Érase una vez un planeta en el que la gente hacía y decía cosas a escondidas con solo quitarse un poco de la vista de los demás. Pero era que todavía no se habían inventado los vídeos de seguridad ni desarrollado la tecnología que rastrea ad infinitum el origen de las llamadas telefónicas, excepto, claro está, cuando las hace el famoso fugitivo José Figueroa Agosto.
Adolescentes que hace poco trastornaron por completo un aeropuerto dominicano con falsa alarma de bomba fueron puestos en evidencia a pocas horas del osado mensaje que supusieron anónimo. La última fea exploración de las fosas nasales que alguien hiciera poniéndose de espaldas al público, probablemente fue registrada por la vigilancia de la tienda en que estaba en ese momento. Su falta de urbanidad ha debido apenar a los dueños del negocio.
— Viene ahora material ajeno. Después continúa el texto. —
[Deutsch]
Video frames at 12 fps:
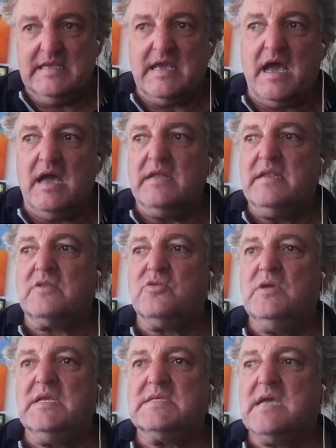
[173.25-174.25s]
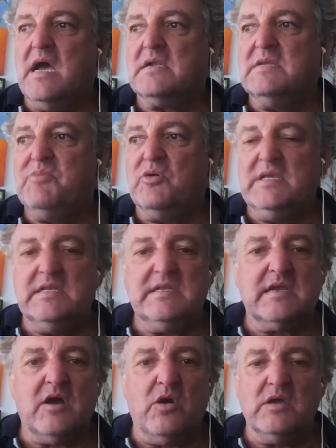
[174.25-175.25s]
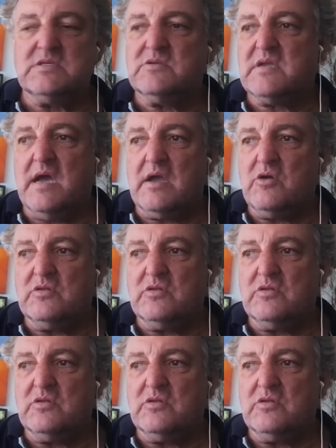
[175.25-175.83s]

Ja, natürlich sagen die Politiker heutzutage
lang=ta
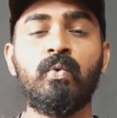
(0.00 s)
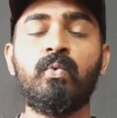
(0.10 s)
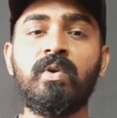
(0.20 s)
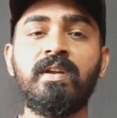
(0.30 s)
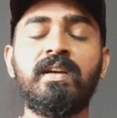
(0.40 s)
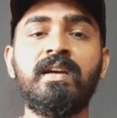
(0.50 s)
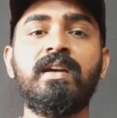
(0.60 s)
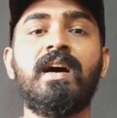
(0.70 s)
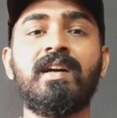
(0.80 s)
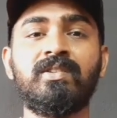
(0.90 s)
உங்களுக்கு
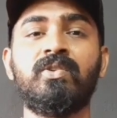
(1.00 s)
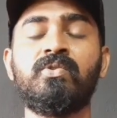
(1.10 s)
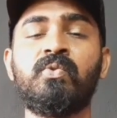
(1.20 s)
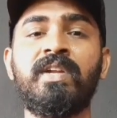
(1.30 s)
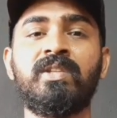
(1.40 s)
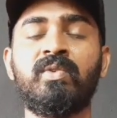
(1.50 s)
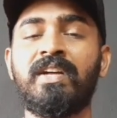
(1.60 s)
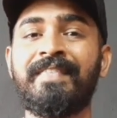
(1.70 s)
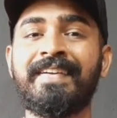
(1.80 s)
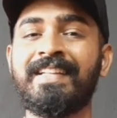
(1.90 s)
அந்த சூனியத்தோட
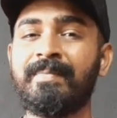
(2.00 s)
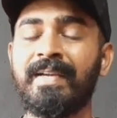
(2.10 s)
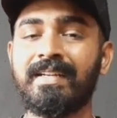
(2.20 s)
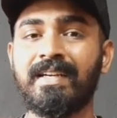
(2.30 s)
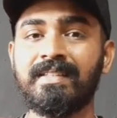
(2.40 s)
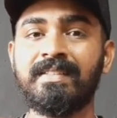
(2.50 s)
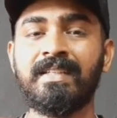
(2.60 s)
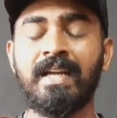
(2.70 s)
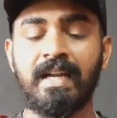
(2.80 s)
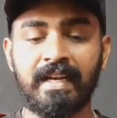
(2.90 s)
எஃபெக்ட் எதுவுமே இருக்காது
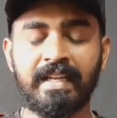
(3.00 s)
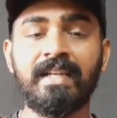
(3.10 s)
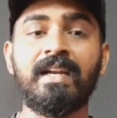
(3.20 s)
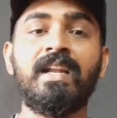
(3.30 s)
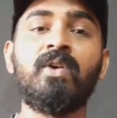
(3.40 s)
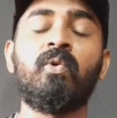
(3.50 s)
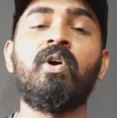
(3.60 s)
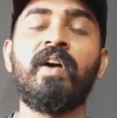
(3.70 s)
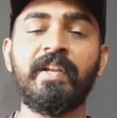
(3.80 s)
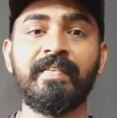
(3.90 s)
நீங்கள் நல்லா குரோ
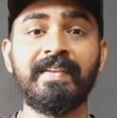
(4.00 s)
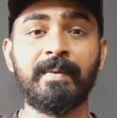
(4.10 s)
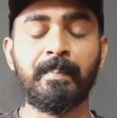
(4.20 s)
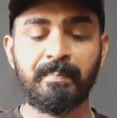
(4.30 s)
ஆகிடுவீங்க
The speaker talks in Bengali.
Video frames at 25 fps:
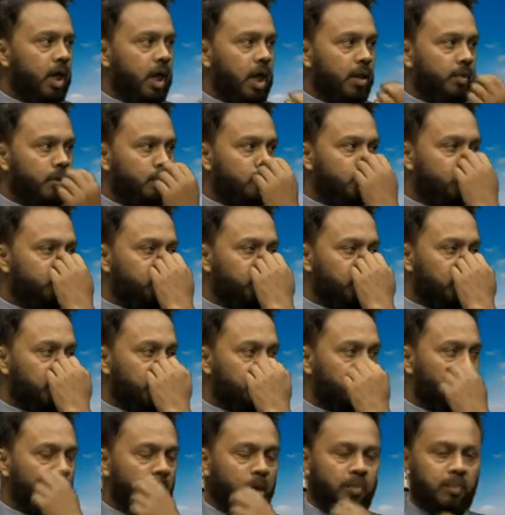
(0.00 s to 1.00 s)
আমার বন্ধু কী
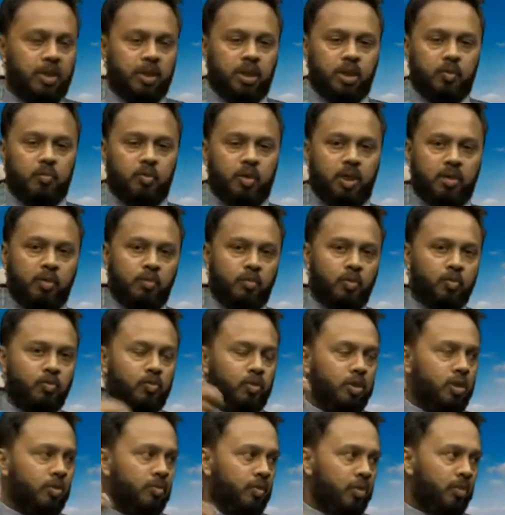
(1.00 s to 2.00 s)
বলবে আমি এটা পড়লে আমার বন্ধু
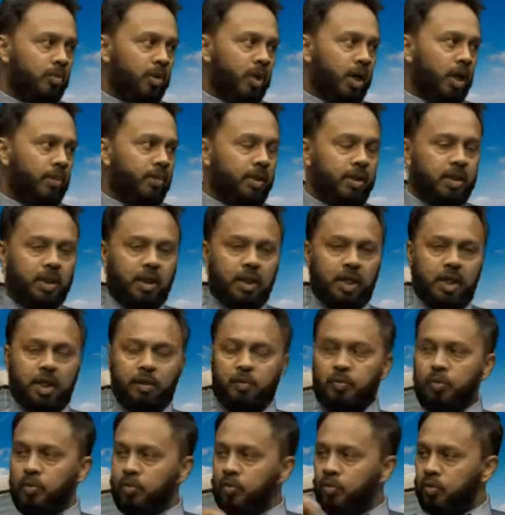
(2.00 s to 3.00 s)
কী বলবে আমি এটা খেলে
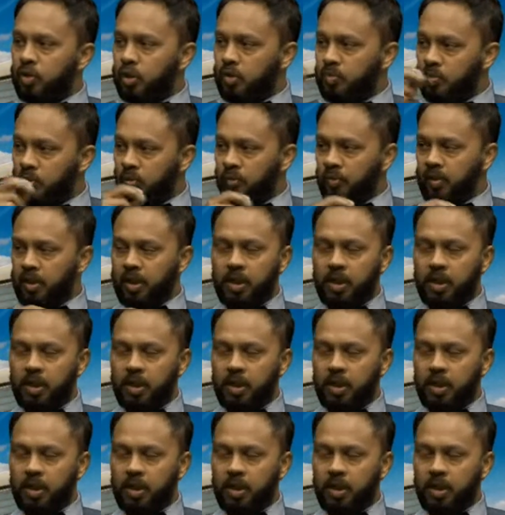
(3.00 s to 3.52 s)
আমার বন্ধু কী বলবে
Y ya quisiera la esposa de equis caballero una copia de la parte del vídeo que captó la morbosa mirada que lanzó el susodicho hacia el trasero de la chica agraciada que les pasó por el lado cuando ambos salían de un restaurante. Una mirada de odio, con señas indecentes, contra el camarero que nos trajo la sopa fría y la cerveza caliente deja constancia. El espionaje corporativo no falla. Los bancos colocan cámaras por doquier para proteger su dinero, pero los gerentes se informan de paso de los clientes que miran más el escote de las cajeras que a las papeletas que ellas les cuentan.
Sobre los clientes se enteran también de las malas mañas de rascarse donde no deben a que algunos recurren cuando suponen que no los están mirando. Cuando sólo era Dios el que todo lo veía, uno se sentía con más privacidad.